=== Available records ===
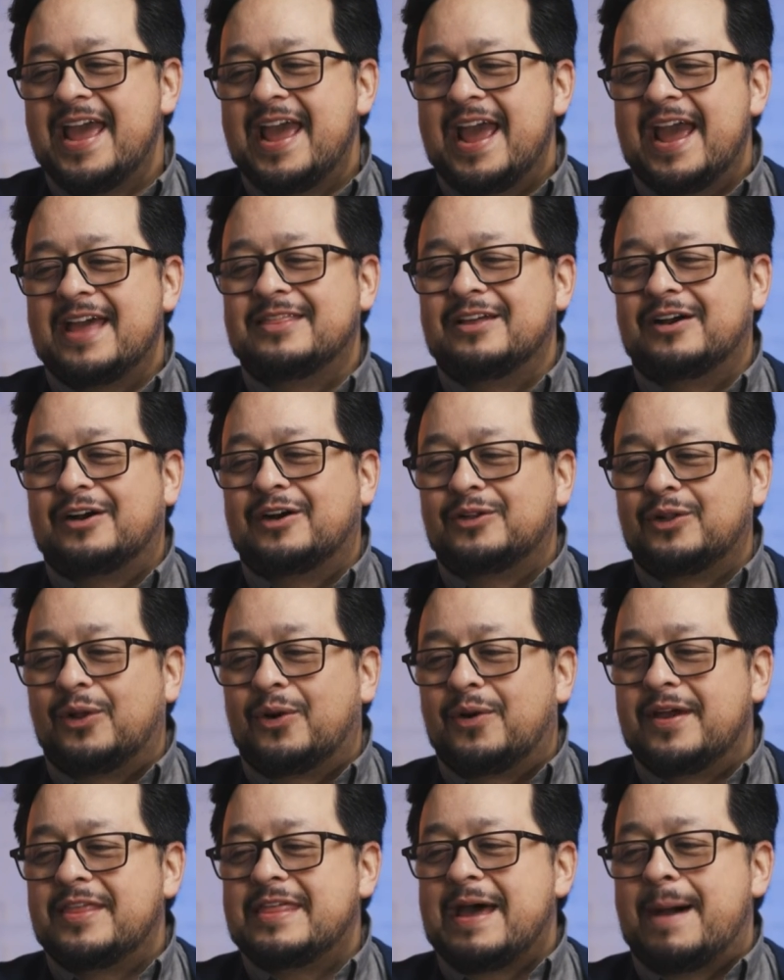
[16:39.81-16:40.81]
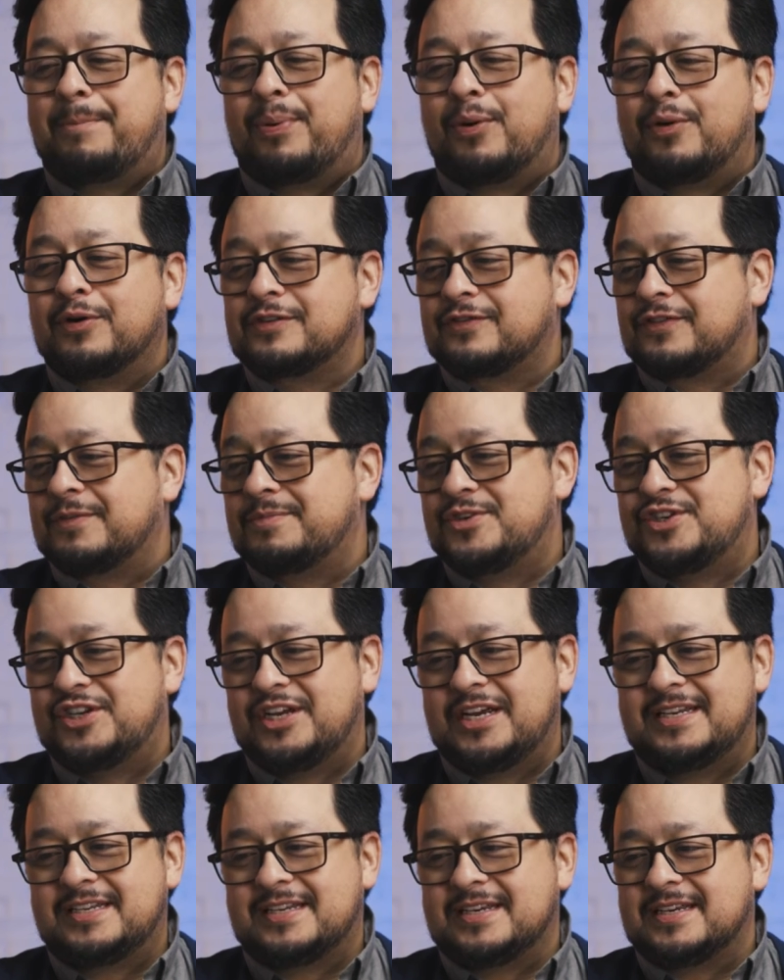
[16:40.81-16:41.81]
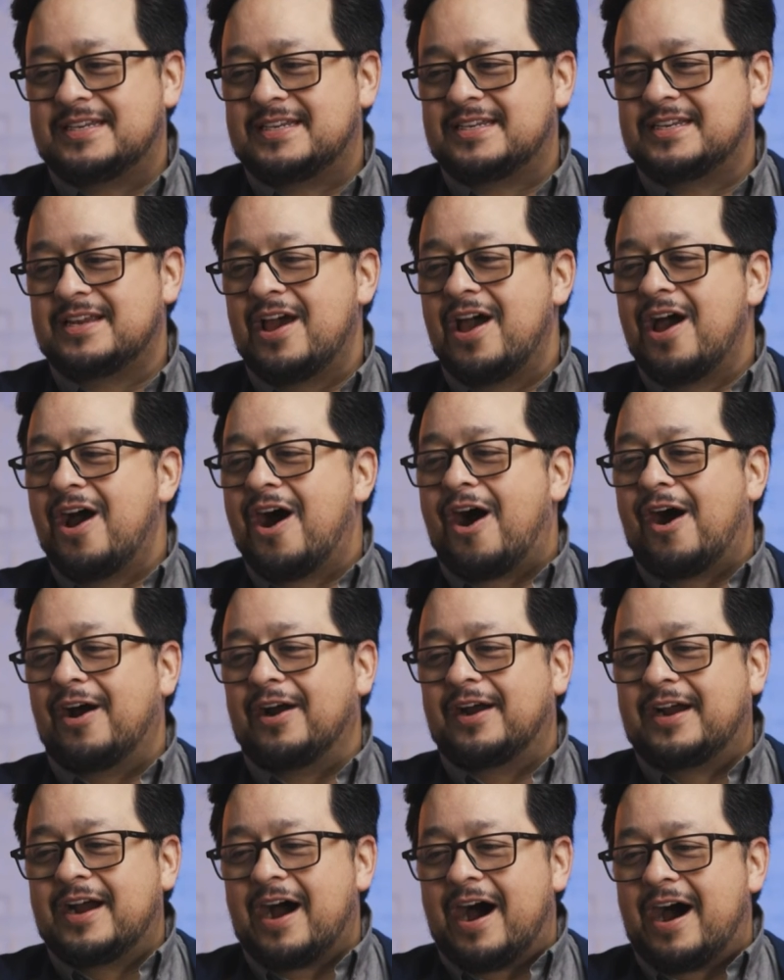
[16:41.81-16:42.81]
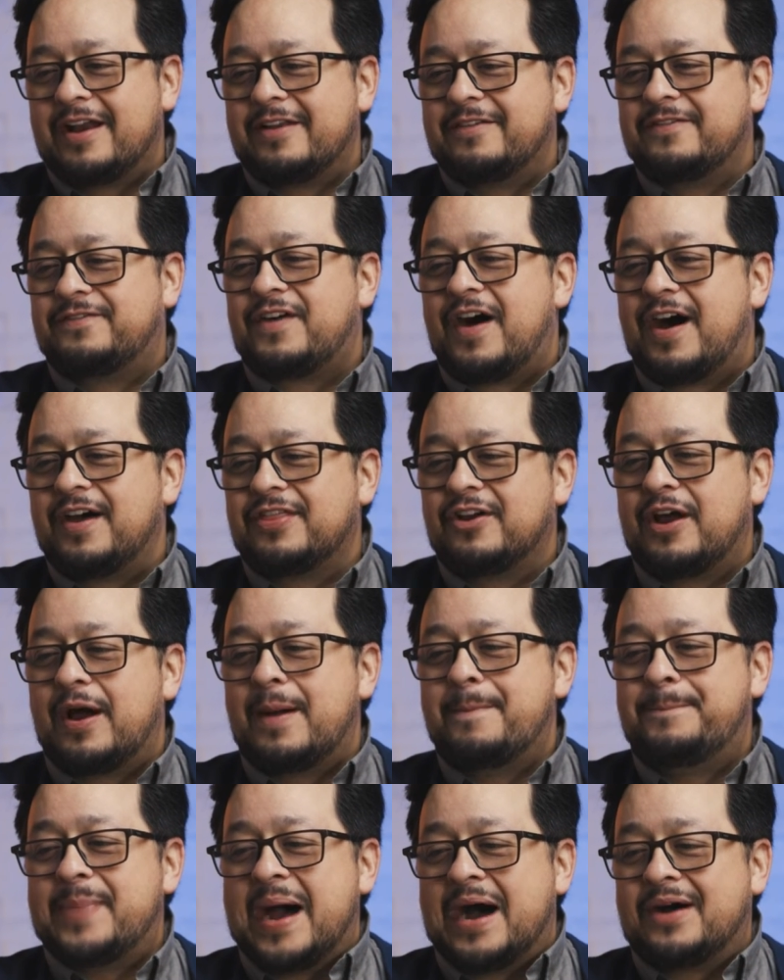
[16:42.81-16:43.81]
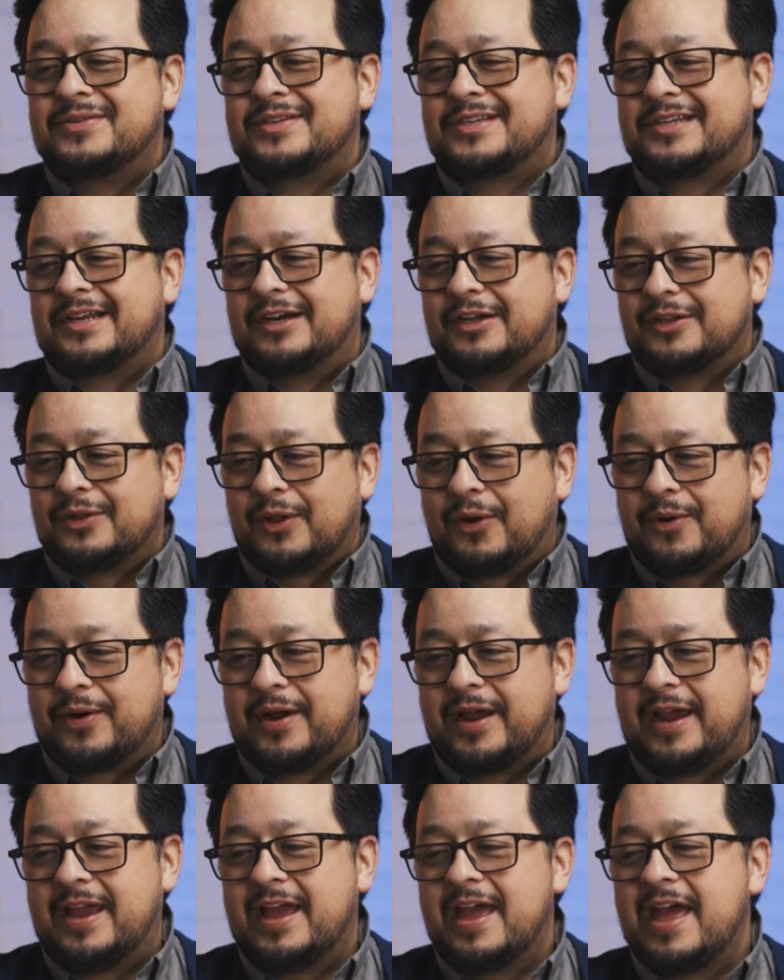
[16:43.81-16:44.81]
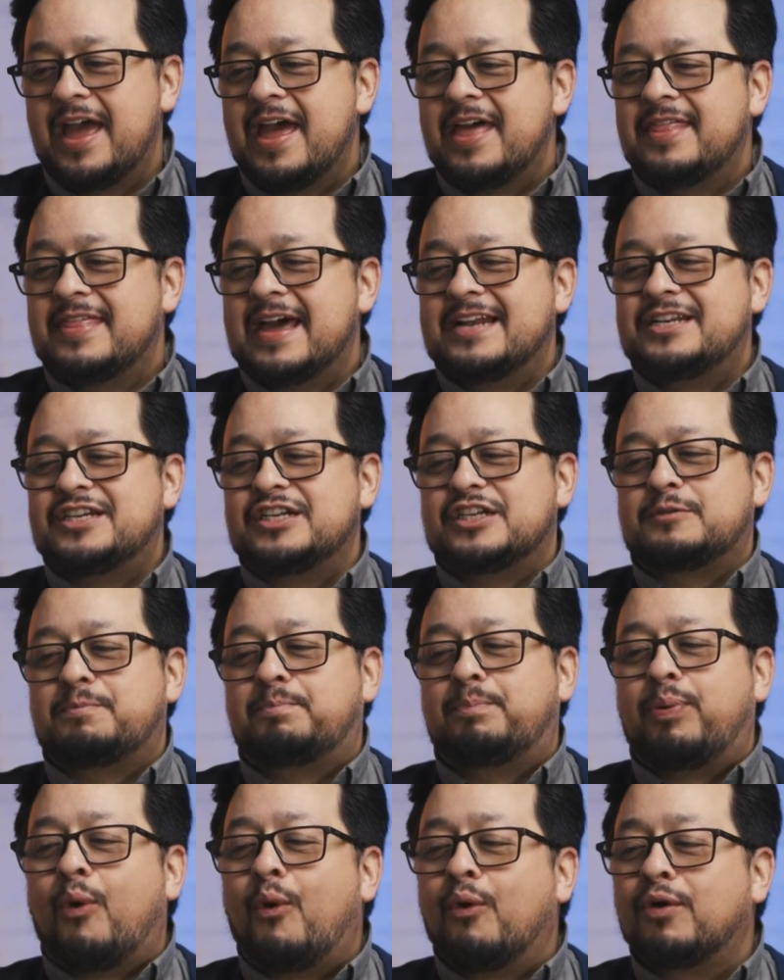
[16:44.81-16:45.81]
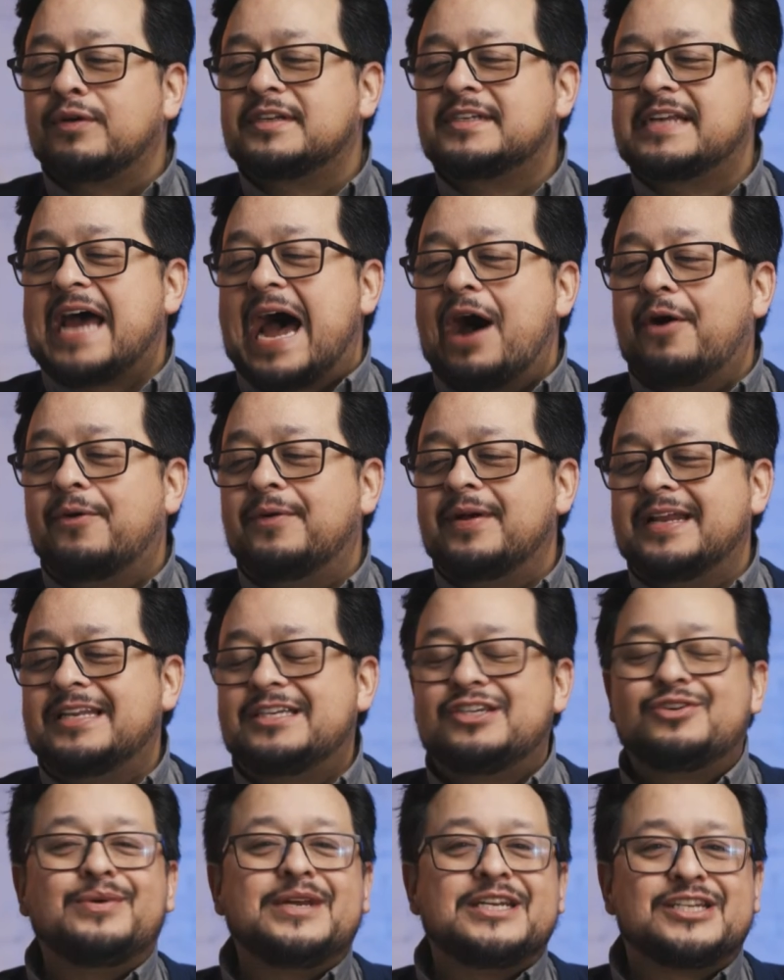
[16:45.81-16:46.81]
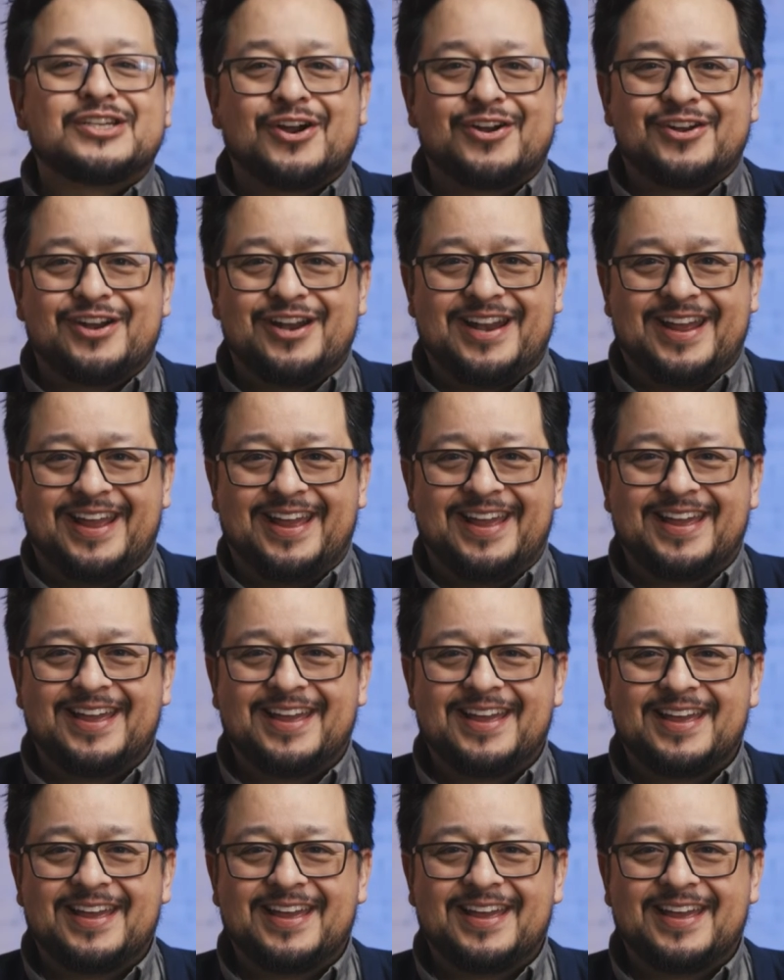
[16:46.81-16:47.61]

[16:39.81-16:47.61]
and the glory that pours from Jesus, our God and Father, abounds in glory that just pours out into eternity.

=== What you will do ===
The whole listing must be restated word for word. Leave out any pictures.

=== Problem solution ===
[16:39.81-16:40.81]
[16:40.81-16:41.81]
[16:41.81-16:42.81]
[16:42.81-16:43.81]
[16:43.81-16:44.81]
[16:44.81-16:45.81]
[16:45.81-16:46.81]
[16:46.81-16:47.61]

[16:39.81-16:47.61]
and the glory that pours from Jesus, our God and Father, abounds in glory that just pours out into eternity.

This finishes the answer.